By this point in the book I wasn’t feeling great either, not least because I had another two hundred pages to get through. I simply can’t imagine writing in such childish terms for public consumption – whatever happened to editing, I wonder?
The very personal nature of the text raises the question of who the author actually is. The book is credited to Thunberg’s parents and both their daughters, but it seems to have been written principally by Greta’s mother, an opera singer called Malena Ernman, who insists on the first page that she isn’t interested in autobiography. So what is the book about and why are we supposed to read it? Ernman says it’s about ‘the crisis that struck our family’ when both her daughters began to display behaviours that eventually led to diagnoses of Asperger’s, anorexia and selective mutism in the case of Greta and Asperger’s and ADHD in Beata’s. Four years ago, Ernman was herself diagnosed with ADHD, depression and chronic fatigue, adding to the extraordinary pressure her family has been under.
The book is also about the climate crisis, however, and Ernman gives the impression of believing that the two things are linked. In Sweden, she writes, mental health issues in children aged ten to seventeen have more than doubled in a decade, while the number of unreported cases is ‘huge’. Elsewhere she asserts that a great many people are feeling ‘worse and worse’, adding that ‘burn-out and mental illness are no longer a global ticking health bomb – the bomb has already exploded’. It’s certainly possible that aspects of modern life are affecting people’s mental health, but it’s also hard to resist the sense that there’s quite a bit of projection going on here. Are the problems within Ernman’s family related to the state of the planet? I don’t know, but there’s an awful lot of this stuff to wade through before we reach her account of Thunberg’s school strike and her protest outside the Swedish Parliament House, which is a riveting story.
At an age when many other young people don’t know what they want to do with their lives, Thunberg has undeniably become a force in the world.
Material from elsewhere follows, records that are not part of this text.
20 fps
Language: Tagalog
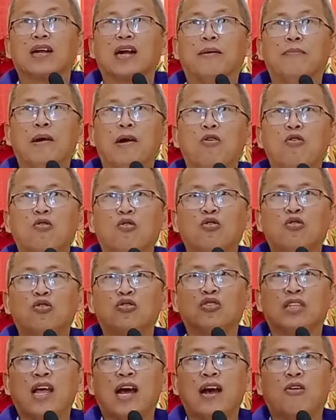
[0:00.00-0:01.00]
kamao
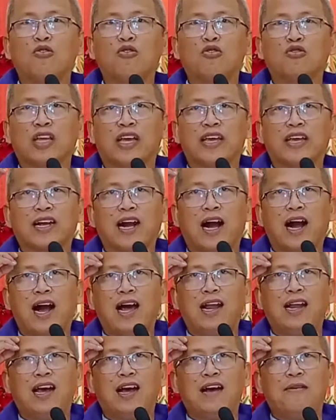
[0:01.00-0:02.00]
kunot na kuno tay
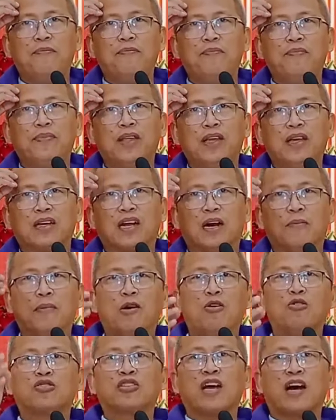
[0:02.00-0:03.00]
kaalam
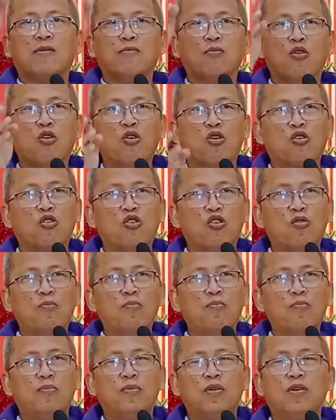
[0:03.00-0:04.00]
kamaotang muhukom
Her public persona is unusual and inspiring, and it offers an alternative to the pornified images of teenage girls that dominate popular culture. She also, I’m afraid, deserves a better book than this messy melange of painful self-exposure and naive exhortation. ‘Perhaps some of the things that Svante and I, along with the children, decided to share here, after considerable deliberation, should have been saved for later,’ Ernman admits. It’s a sentiment that this battered, exhausted reader can’t help agreeing with.